Is it worthwhile to increase TCP MTU and how does Dont Fragment flag works - linux

I have a custom protocol overlaying TCP that can be described as follows:-
Client sends a packet A to the server. The server ACKS the packet A.
Client sends a packet B.
In other words, at any point in time, there is only one unacknowledged packet. Hence, the factors that play into account for sending messages as fast as possible are:-
How soon can a packet arrive at the destination. This implies least amount of fragmentation
done by TCP. If a packet can arrive in a single segment as opposed to 5 segments, the quicker the server can respond to it.
The unit of work done by the server for that packet. At present, i am not focused on this point, though eventually, i will touch it also.
Also assume, the rate of loss is negligible.
Nagle is disabled.
Typical packet sizes vary from 1KB to 3KB.
Bandwidth is 1Gb/sec
I am thinking that if i configure MTU equal to the biggest message size (3KB + headers), this should impact the number of messages that i can send in a second.
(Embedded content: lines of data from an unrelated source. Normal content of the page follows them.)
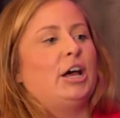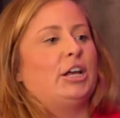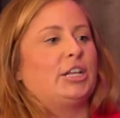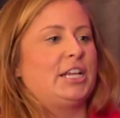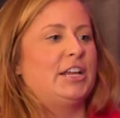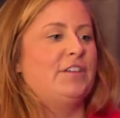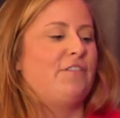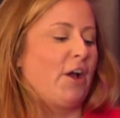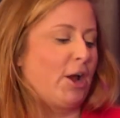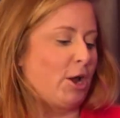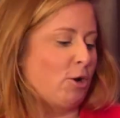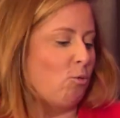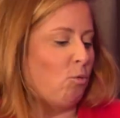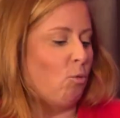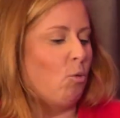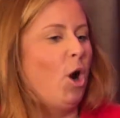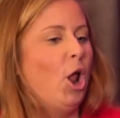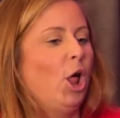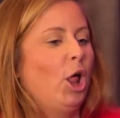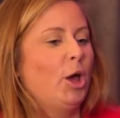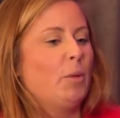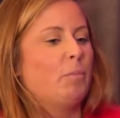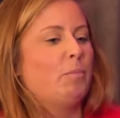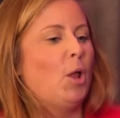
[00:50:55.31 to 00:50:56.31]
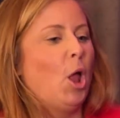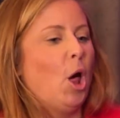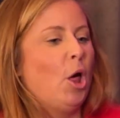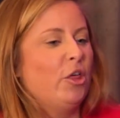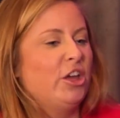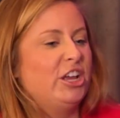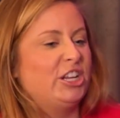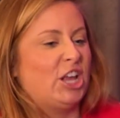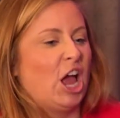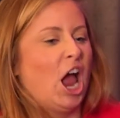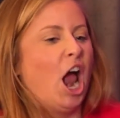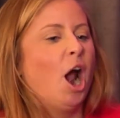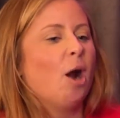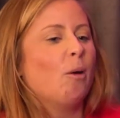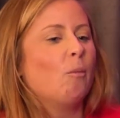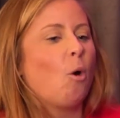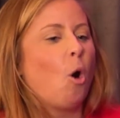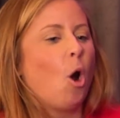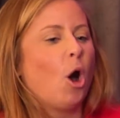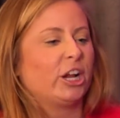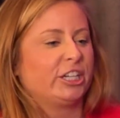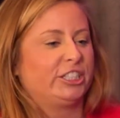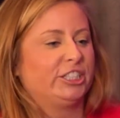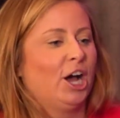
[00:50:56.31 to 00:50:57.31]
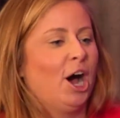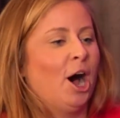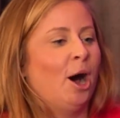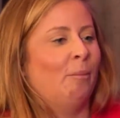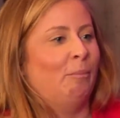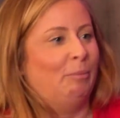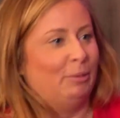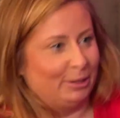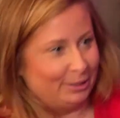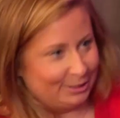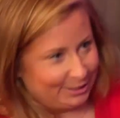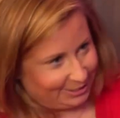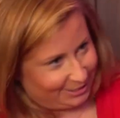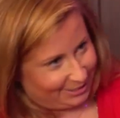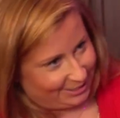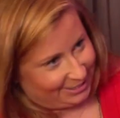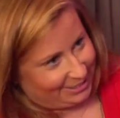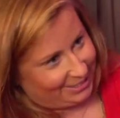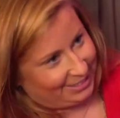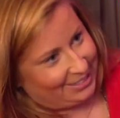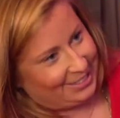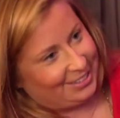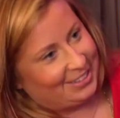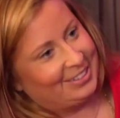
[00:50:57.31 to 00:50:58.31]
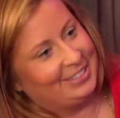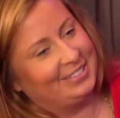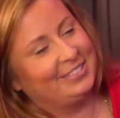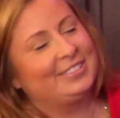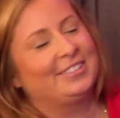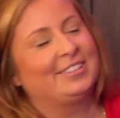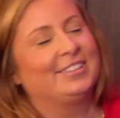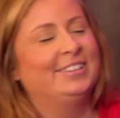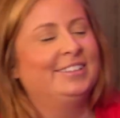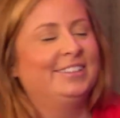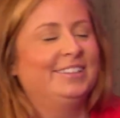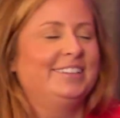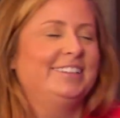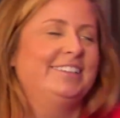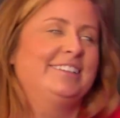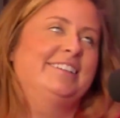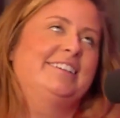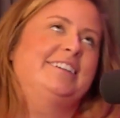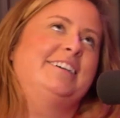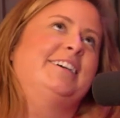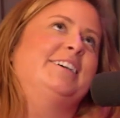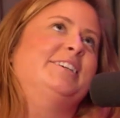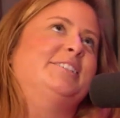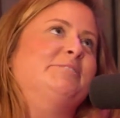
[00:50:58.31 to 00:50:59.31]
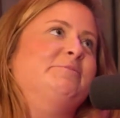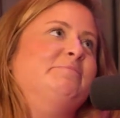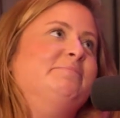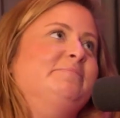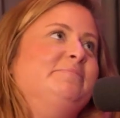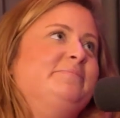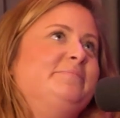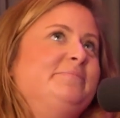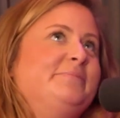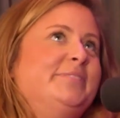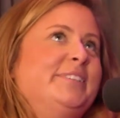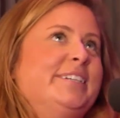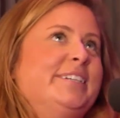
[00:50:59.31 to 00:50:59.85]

See if I can really pull these hemorrhoids up. Why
My question is that are there any negative consequences in changing MTU. This application runs inside the LAN in a managed environment.
Alternatively, if i set the don't fragment flag, would it be equivalent to the above change?
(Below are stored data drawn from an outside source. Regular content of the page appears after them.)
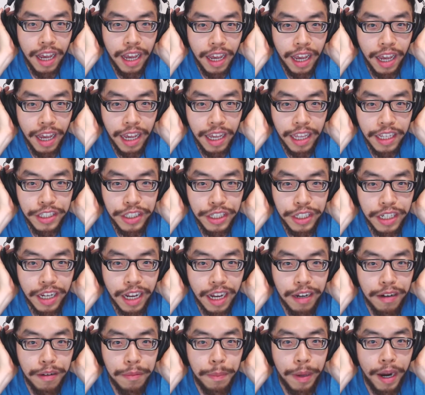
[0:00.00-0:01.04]
and she
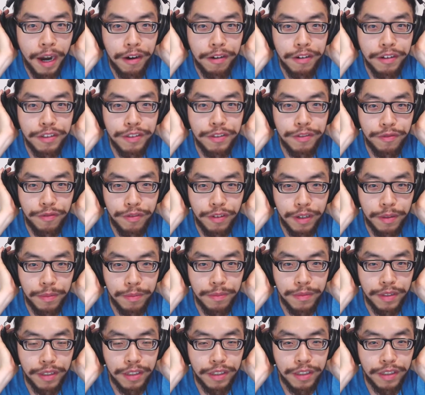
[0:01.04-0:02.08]
got her powers
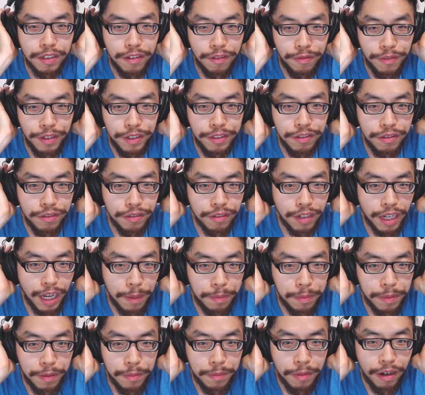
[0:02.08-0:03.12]
from the original
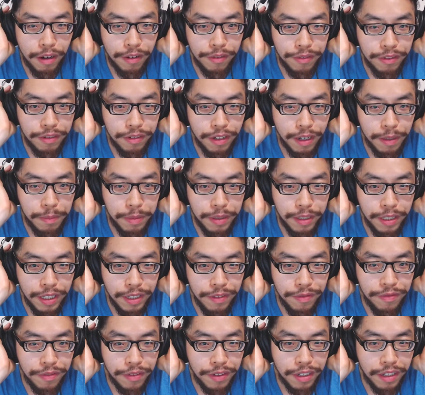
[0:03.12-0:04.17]
Captain Marvel, I
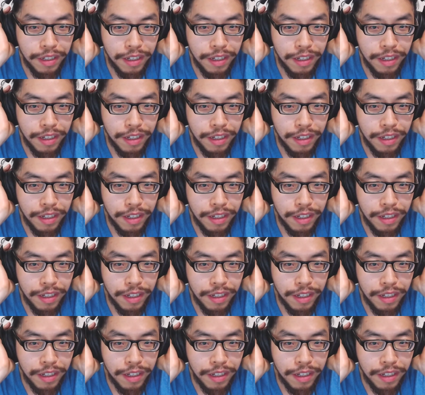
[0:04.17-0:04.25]
believe.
First, let's clarify the difference between MTU and MSS. These belong to different layers of the stack (2 and 3).
TCP/IP is a quite unfortunate layered cake, both of which support fragmentation but differently, and they do not cooperate on this matter.
IP fragmentation is something that TCP is unaware of. In fact, if one of the IP fragments lost, the whole series is declared lost. Not so is for TCP: if one of the IP datagrams which are part of the same TCP stream is lost, and they were fragmented by the TCP, only retransmit of the lost parts is required.
The core reason for this mess is that a router must be able to impedance-match between two physical networks with different MTUs without understanding the higher (TCP) protocol.
Now, all modern networks support "jumbo frames" (you have to configure your NIC to be able to send jumbo frames; all modern NICs will always be able to receive frames up to 90xx bytes).
As usual with increasing MTU, it is
not useful unless you increase MSS
improves performance (bandwidth), and
hurts performance (zero-load latency to first byte)
In some applications, like, for example, Gigalinx implementation og GigE vision, increasing MTU is a requirement. Over fast networks the overhead of 1500 byte MTU is intolerable.
As an architect, the thing to ask yourself is what is your application actually doing. If there is a "relevant packet size", in sense that "until first 3kB of data received there's nothing to do with the rest", and you really need this tiny performance edge, increase MTU. Before doing that, consider dropping TCP altogether in favor of more ethernet-friendly protocol, and of course do not implement it yourself but choose something like ZeroMQ which works good.
Second question: Do not fragment is an IP setting. Typically useful only in routers, which are expected to match networks of different MTU. It means "discard packet unless I can relay it to the other network". If this is sometimes the case, TCP cannot work over this layer. It will try to retransmit and fail again and again, and eventually disconnect and further behavior will depend on what application is doing. This is a typical situation on the internet, with public misconfigured wifi networks and home networks. You can sometimes browse facebook but not practically watch anything on youtube. This is why. Network administrators would never know the reason.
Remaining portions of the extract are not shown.